You value her affection so much and need her to always be happy and in a good mood for you. All she has to do is to give you the silent treatment for her to hurt you.

This right here is why DGAF and internal validation instead of external validation is one of the key points of unfucking your mental model. You have to stop being so invested in her and so needy of all those things. This isn't to say you're now an angry sperg-like robot who doesn't need nothing from no one and shouts FUCK THE WORLD from the rooftops. It means you have a healthy sense of self respect and if she decides to try to manipulate you by "punishing" you with the silent treatment or taking of her ring, you see right through it and start seeing her for what she is: either a manipulative child, or an emotionally manipulative personality type/disrespectful cunt who cares less about your relationship and you as a person than she does about being in control, being on top of the power dynamic, and putting you in your place.

Think about this dynamic and this context as you read the rest of the comments here.

[–]Red-PillNoob0 points1 point  (0 children) | Copy

Thanks for your post. Really solid advice here. My frame is non existent and I’ve at least realized it. Time to do something about it. While I still have a fuck about the ring I didn’t let it show, grovel, even point it out and then magically it was on her finger again the next day.

[–]MrChad_ThundercockBig Red Machine7 points8 points  (0 children) | Copy

Look at me mommy...

Still a fat fuck.

Stfu.

[–]BobbyPeruRed Beret2 points3 points  (7 children) | Copy

Holy fuck. Are all you guys going off the same template?

Was alpha.. became beta... now alpha again...

But I’m totally in my wife’s frame and miserable...

But IDGAF

Oh wait, I do GAF. Help me?

[–]RedPill-BlackLotusRed Beret1 point2 points  (4 children) | Copy

You forgot the part where their wives are all 8 and 9s.

[–][deleted] 1 point2 points  (1 child) | Copy

He's a 9, and gives milk and plows the fields......

[–]SteelSharpensSteelMod / Red Beret1 point2 points  (0 children) | Copy

MRP Pleasantville.

[–][deleted] 0 points1 point  (1 child) | Copy

My wifes morbidly obese.

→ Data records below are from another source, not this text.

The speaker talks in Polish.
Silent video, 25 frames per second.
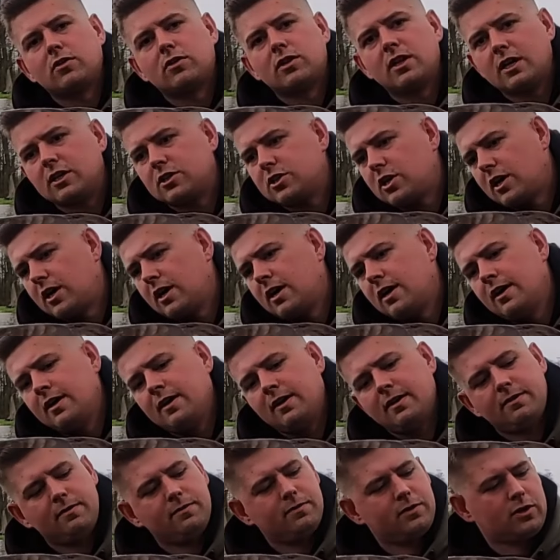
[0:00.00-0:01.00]
od nasza
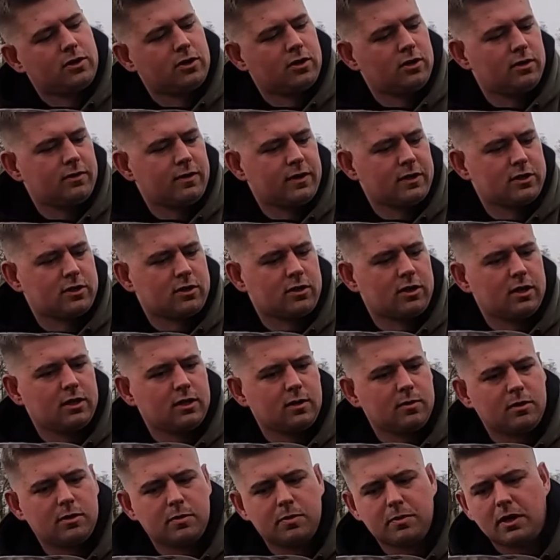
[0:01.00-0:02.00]
wyholować
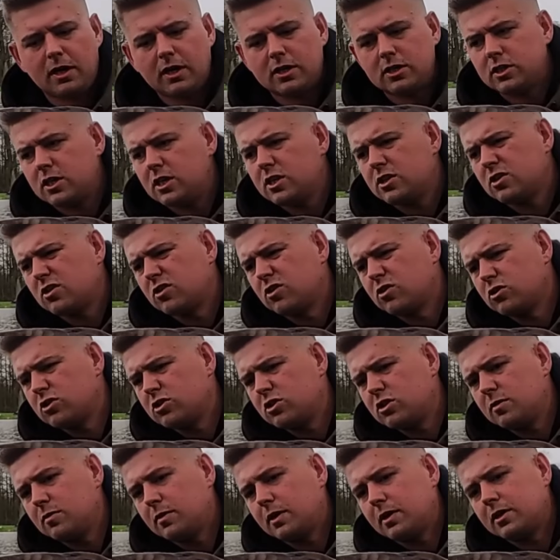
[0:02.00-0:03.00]
kolejną rybkę. Aż ciężko go
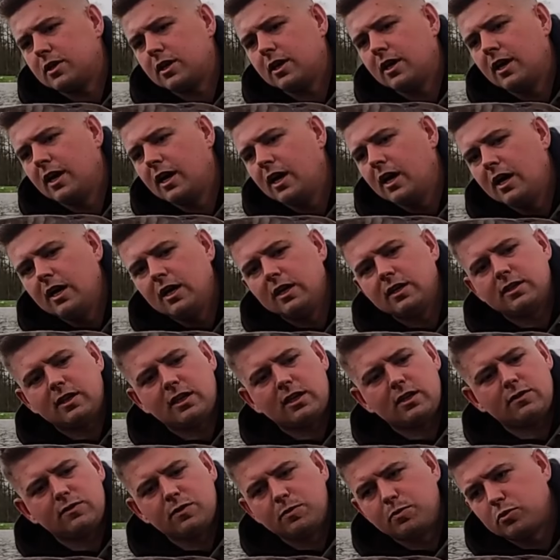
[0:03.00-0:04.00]
trzymać.
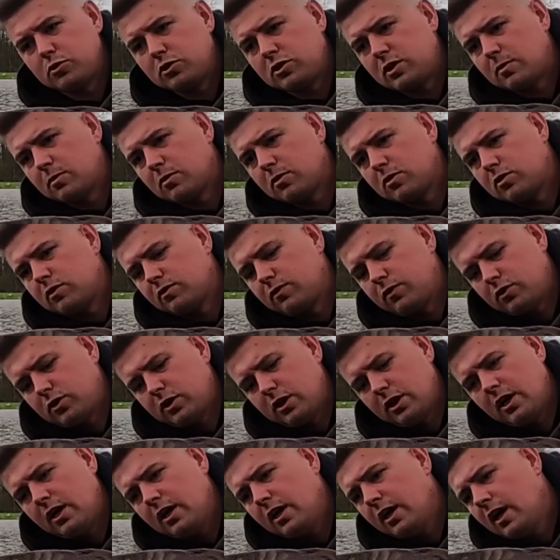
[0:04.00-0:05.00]
Zaraz wypuszczam go do
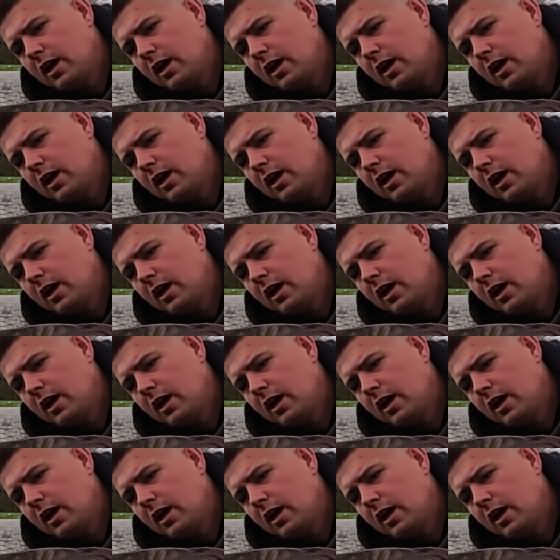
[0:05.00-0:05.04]
wody.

Do I fit in?

[–]RedPill-BlackLotusRed Beret0 points1 point  (0 children) | Copy

That sucks jimmy. :(

[–]screechhaterRed Beret0 points1 point  (1 child) | Copy

It’s just easier to dole out the same shit than think, or god forbid, admit the truth, embrace it, then move forward

[–]BobbyPeruRed Beret1 point2 points  (0 children) | Copy

Denial ain’t just a river in Egypt....

[–]rockstarsheep1 point2 points  (6 children) | Copy

Is she in shape?

[–]Red-PillNoob0 points1 point  (5 children) | Copy

Yeah. She’s pretty good looking.

[–]DeeMooreDeeMarriet1 point2 points  (0 children) | Copy

She ain't pretty she just looks that way. Sounds like a 1st class manipulator to me. Don't give in to the terrorist.

[–][deleted] 0 points1 point  (0 children) | Copy

What does it really matter if she has her ring on or not? How does the presence of some metal trinket on her hand affect you in any way?

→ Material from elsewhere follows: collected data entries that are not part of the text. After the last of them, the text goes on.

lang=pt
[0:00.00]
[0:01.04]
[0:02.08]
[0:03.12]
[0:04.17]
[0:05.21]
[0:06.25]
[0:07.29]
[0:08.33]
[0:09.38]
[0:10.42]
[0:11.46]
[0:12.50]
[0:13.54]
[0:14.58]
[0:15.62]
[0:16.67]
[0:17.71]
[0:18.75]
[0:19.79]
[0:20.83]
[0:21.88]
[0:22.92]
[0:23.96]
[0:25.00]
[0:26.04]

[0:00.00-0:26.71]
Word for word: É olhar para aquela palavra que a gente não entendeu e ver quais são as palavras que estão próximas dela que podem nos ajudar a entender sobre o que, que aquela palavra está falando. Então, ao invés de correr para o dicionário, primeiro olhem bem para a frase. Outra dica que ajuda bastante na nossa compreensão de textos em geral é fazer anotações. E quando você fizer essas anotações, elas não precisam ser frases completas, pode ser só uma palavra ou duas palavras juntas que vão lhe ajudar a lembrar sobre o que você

You're living in her frame. Step one to getting out of it is to stop giving a fuck about petty things like this.

[–]RedPill-BlackLotusRed Beret0 points1 point  (0 children) | Copy

Acta non verba.

[–]SuperCrazy070 points1 point  (0 children) | Copy

Wow, you’re 100% in her frame.

When she takes off her ring at home, she’s trying to get a reaction of fear out of you. Who cares?

I haven’t worn my ring anywhere in almost 15 years. It’s not comfortable. My wife often doesn’t wear them around the house. It doesn’t mean anything.

Good job on the weight loss and lifting. Keep it up!